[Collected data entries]

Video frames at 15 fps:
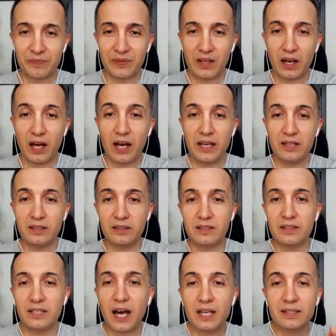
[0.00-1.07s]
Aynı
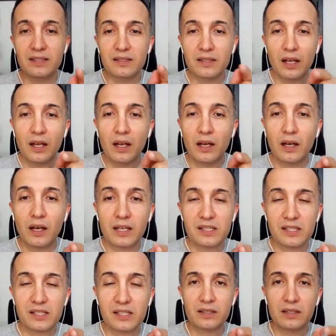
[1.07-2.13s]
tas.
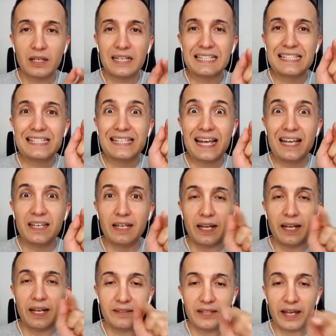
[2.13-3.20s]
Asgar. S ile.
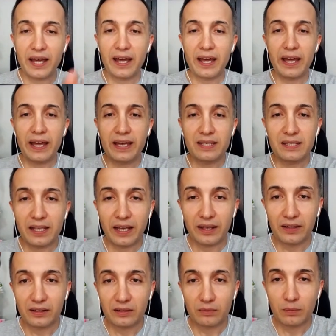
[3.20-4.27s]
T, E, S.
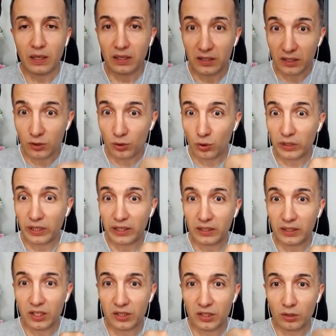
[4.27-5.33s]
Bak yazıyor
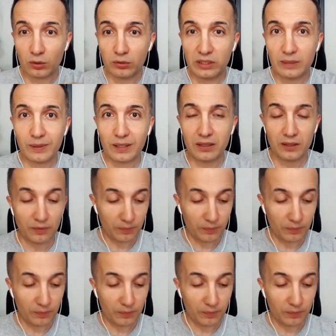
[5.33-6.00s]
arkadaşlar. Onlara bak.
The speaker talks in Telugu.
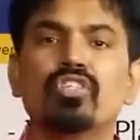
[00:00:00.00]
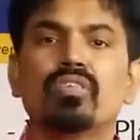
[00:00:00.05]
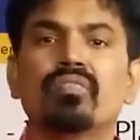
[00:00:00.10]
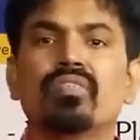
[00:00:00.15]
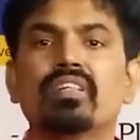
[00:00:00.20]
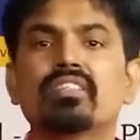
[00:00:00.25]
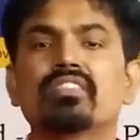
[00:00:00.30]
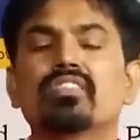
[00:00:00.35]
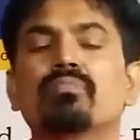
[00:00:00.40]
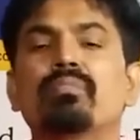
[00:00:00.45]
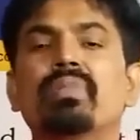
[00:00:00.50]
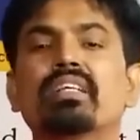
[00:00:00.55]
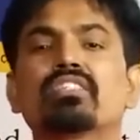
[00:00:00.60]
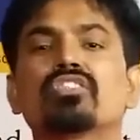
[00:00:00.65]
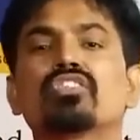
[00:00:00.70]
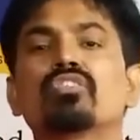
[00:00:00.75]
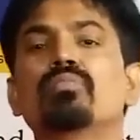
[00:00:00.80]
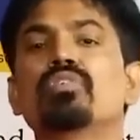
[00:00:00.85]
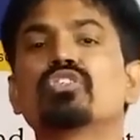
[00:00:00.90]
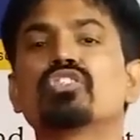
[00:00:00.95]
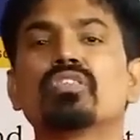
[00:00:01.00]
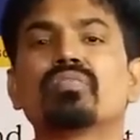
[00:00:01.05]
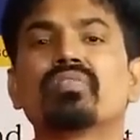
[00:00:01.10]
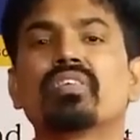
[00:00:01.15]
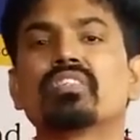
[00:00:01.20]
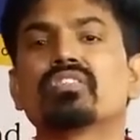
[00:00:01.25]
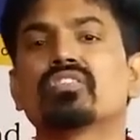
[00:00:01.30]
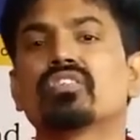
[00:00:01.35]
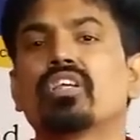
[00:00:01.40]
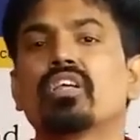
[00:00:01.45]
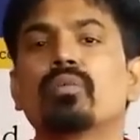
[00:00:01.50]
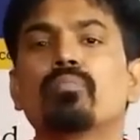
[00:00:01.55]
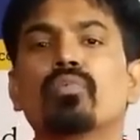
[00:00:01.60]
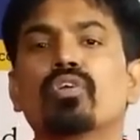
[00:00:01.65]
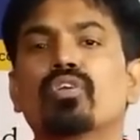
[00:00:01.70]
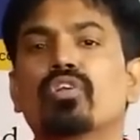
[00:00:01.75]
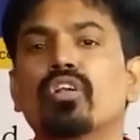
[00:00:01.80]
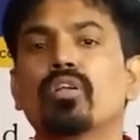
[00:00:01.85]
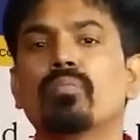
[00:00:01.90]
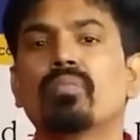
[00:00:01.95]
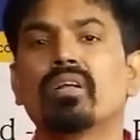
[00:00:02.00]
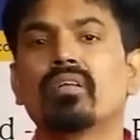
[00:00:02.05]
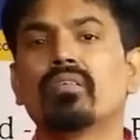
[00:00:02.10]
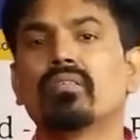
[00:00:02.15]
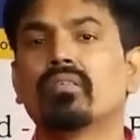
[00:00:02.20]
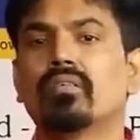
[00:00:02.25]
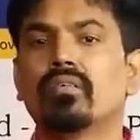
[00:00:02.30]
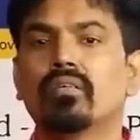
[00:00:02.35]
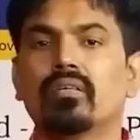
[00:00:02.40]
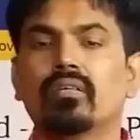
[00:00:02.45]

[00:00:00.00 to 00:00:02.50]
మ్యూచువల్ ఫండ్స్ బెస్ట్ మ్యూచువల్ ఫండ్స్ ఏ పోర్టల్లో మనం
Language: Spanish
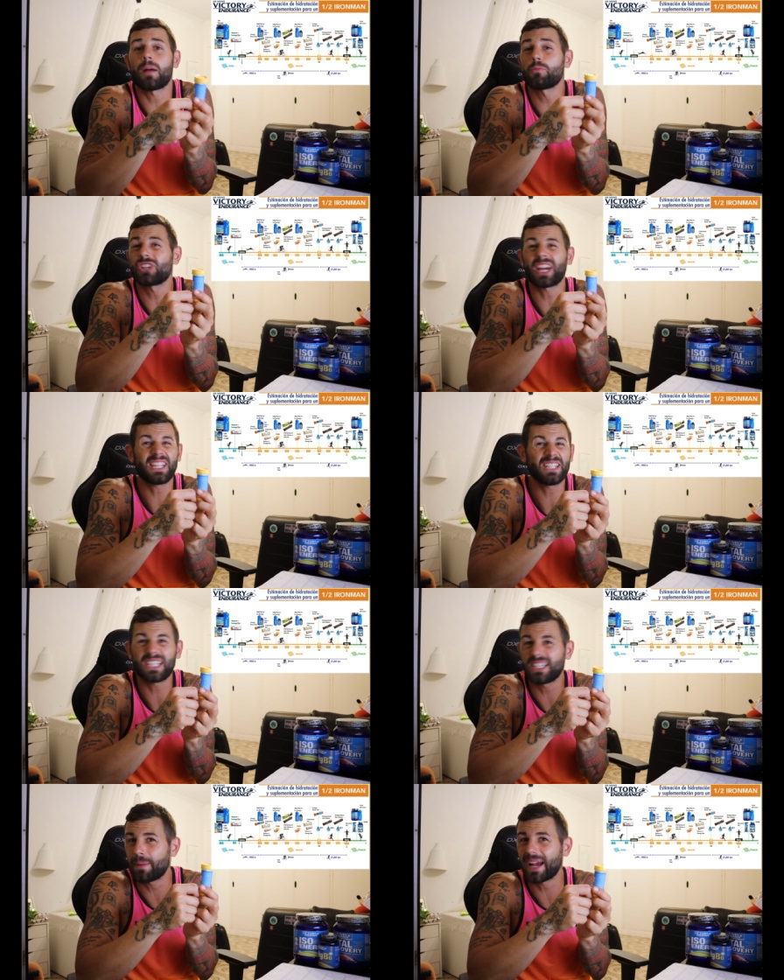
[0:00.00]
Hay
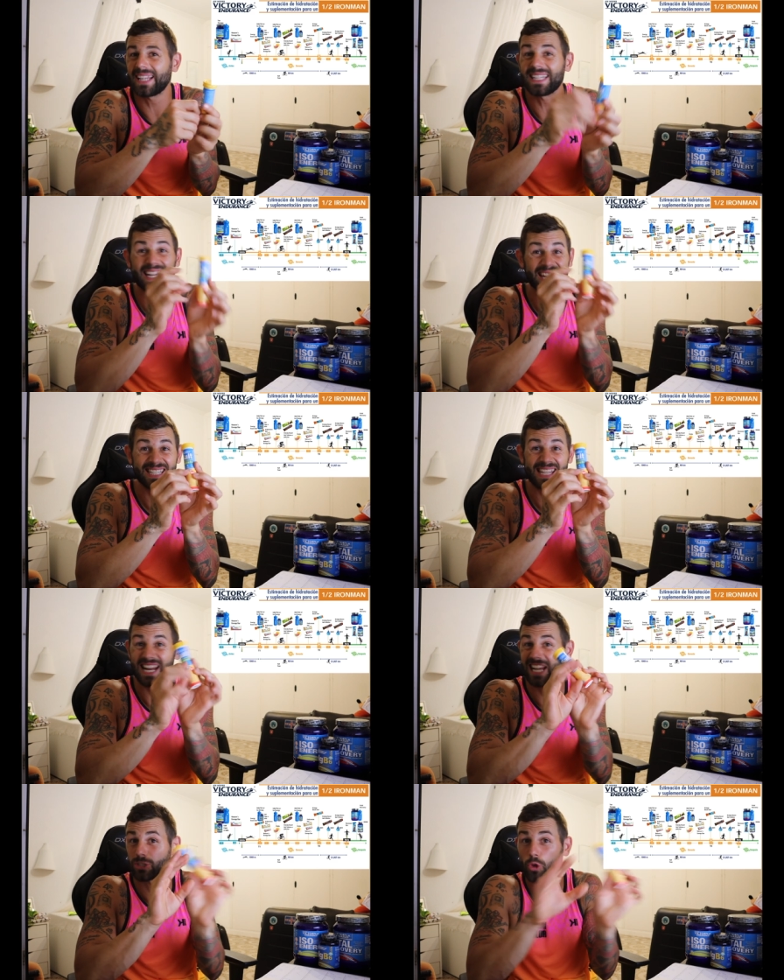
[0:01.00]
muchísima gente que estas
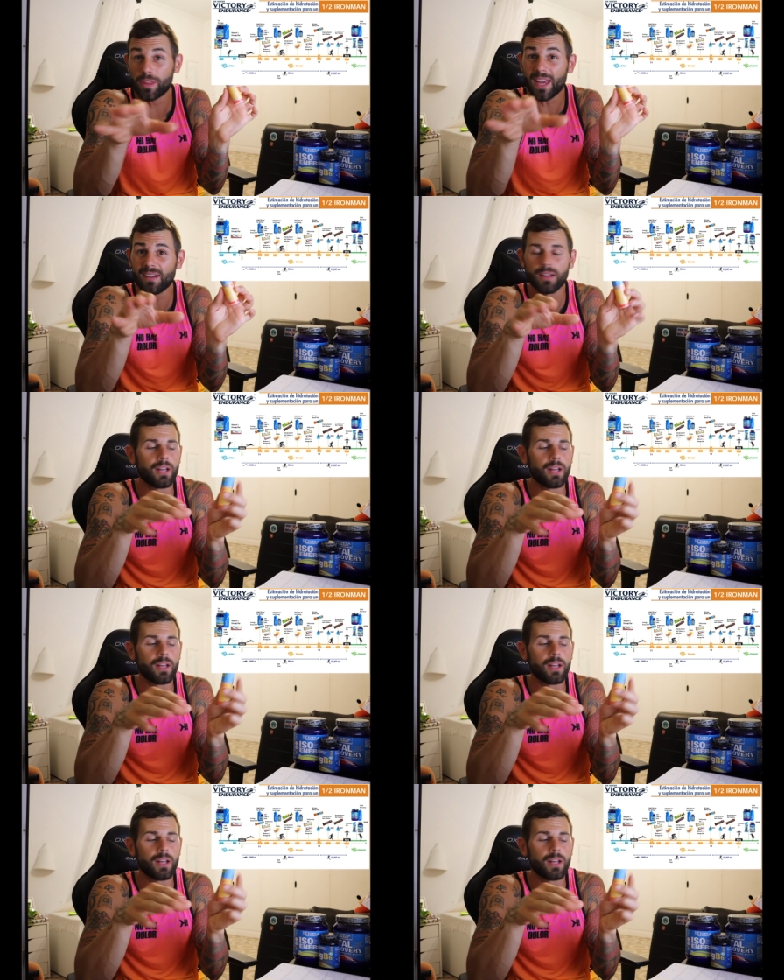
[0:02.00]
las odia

**Task item:** In the copy, include every line of the records exactly and none of the images.

**Result below:**
Video frames at 15 fps:
[0.00-1.07s]
Aynı
[1.07-2.13s]
tas.
[2.13-3.20s]
Asgar. S ile.
[3.20-4.27s]
T, E, S.
[4.27-5.33s]
Bak yazıyor
[5.33-6.00s]
arkadaşlar. Onlara bak.
The speaker talks in Telugu.
[00:00:00.00]
[00:00:00.05]
[00:00:00.10]
[00:00:00.15]
[00:00:00.20]
[00:00:00.25]
[00:00:00.30]
[00:00:00.35]
[00:00:00.40]
[00:00:00.45]
[00:00:00.50]
[00:00:00.55]
[00:00:00.60]
[00:00:00.65]
[00:00:00.70]
[00:00:00.75]
[00:00:00.80]
[00:00:00.85]
[00:00:00.90]
[00:00:00.95]
[00:00:01.00]
[00:00:01.05]
[00:00:01.10]
[00:00:01.15]
[00:00:01.20]
[00:00:01.25]
[00:00:01.30]
[00:00:01.35]
[00:00:01.40]
[00:00:01.45]
[00:00:01.50]
[00:00:01.55]
[00:00:01.60]
[00:00:01.65]
[00:00:01.70]
[00:00:01.75]
[00:00:01.80]
[00:00:01.85]
[00:00:01.90]
[00:00:01.95]
[00:00:02.00]
[00:00:02.05]
[00:00:02.10]
[00:00:02.15]
[00:00:02.20]
[00:00:02.25]
[00:00:02.30]
[00:00:02.35]
[00:00:02.40]
[00:00:02.45]

[00:00:00.00 to 00:00:02.50]
మ్యూచువల్ ఫండ్స్ బెస్ట్ మ్యూచువల్ ఫండ్స్ ఏ పోర్టల్లో మనం
Language: Spanish
[0:00.00]
Hay
[0:01.00]
muchísima gente que estas
[0:02.00]
las odia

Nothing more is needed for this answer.